On the technology front, Kagan said Warburg's belief in 3-D seismic in the late 1990s paid off handsomely in the Gulf of Mexico with companies such as Spinnaker Exploration. "As we saw technology developing and improving around the 2000 time frame, we really developed a focus on the application of new drilling technologies, horizontal drilling, under balanced drilling, and where that could create economic reserves. That led to a wave of investments, including Bill Barrett Corp."

Condley said his bank generally doesn't require that a producer hedge its production in order to get financing. Normally, about 30% of their production is hedged. However, now that figure is down to 5 to 10%, but acquisitions currently almost always require hedging to get the financing through.

Much has been said about energy industry capital moving overseas to avoid the rigors of Sarbanes-Oxley requirements in the United States. But Kagan said he sees a more robust market back home in the States where there are some real competitive advantages to be had, he said.

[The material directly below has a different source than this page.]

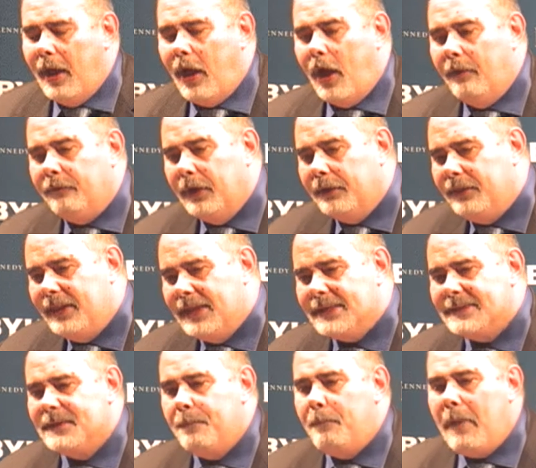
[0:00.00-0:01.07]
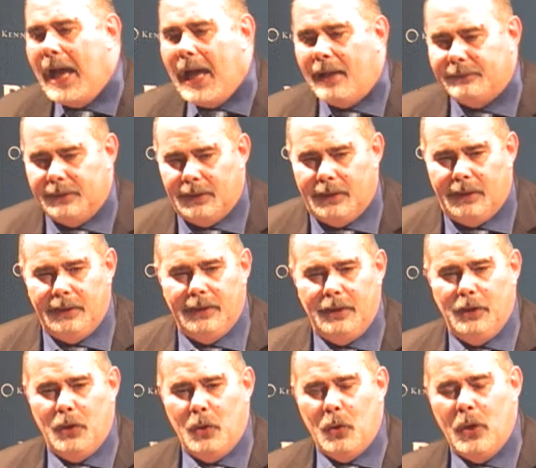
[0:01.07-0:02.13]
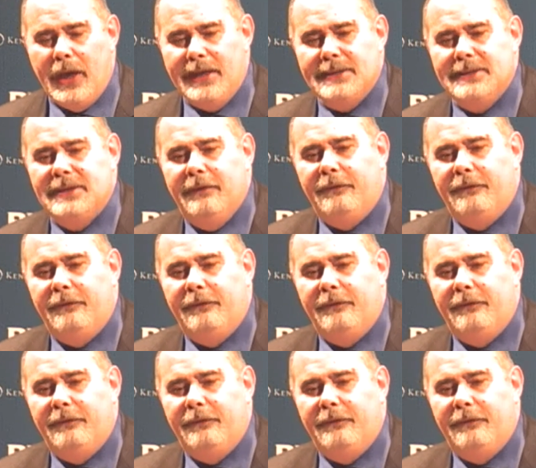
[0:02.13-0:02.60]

of uh, this mother who is uh,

Bankers didn't always take to energy like flies to sherbert. In the days before the dot-com bust, energy capital markets were largely ignored, the speakers said. The collapse of the dot-com sector changed that.

With hurricane season fast approaching, producers and their bankers are thinking about the cost to insure offshore rigs and business continuity: it's up from a year ago. Condley said Banc of America now considers insurance a separate line item in company budgets. "It's a significant part of cash flow." Another tough hurricane season this year could wipe out more than just offshore platforms, it could take out the availability of hurricane insurance as well, Kagan said.

With times so good, those who were in the industry in the 1980s have to wonder if another bust is coming. Kagan noted that at the same time that energy commodity prices have set a new plateau, so has "basically every single commodity out there." If there is an energy bubble it's part of a larger commodity bubble, he asserted. "Even if it is a bubble, I still think that this is a fundamentally sound and good business to be in."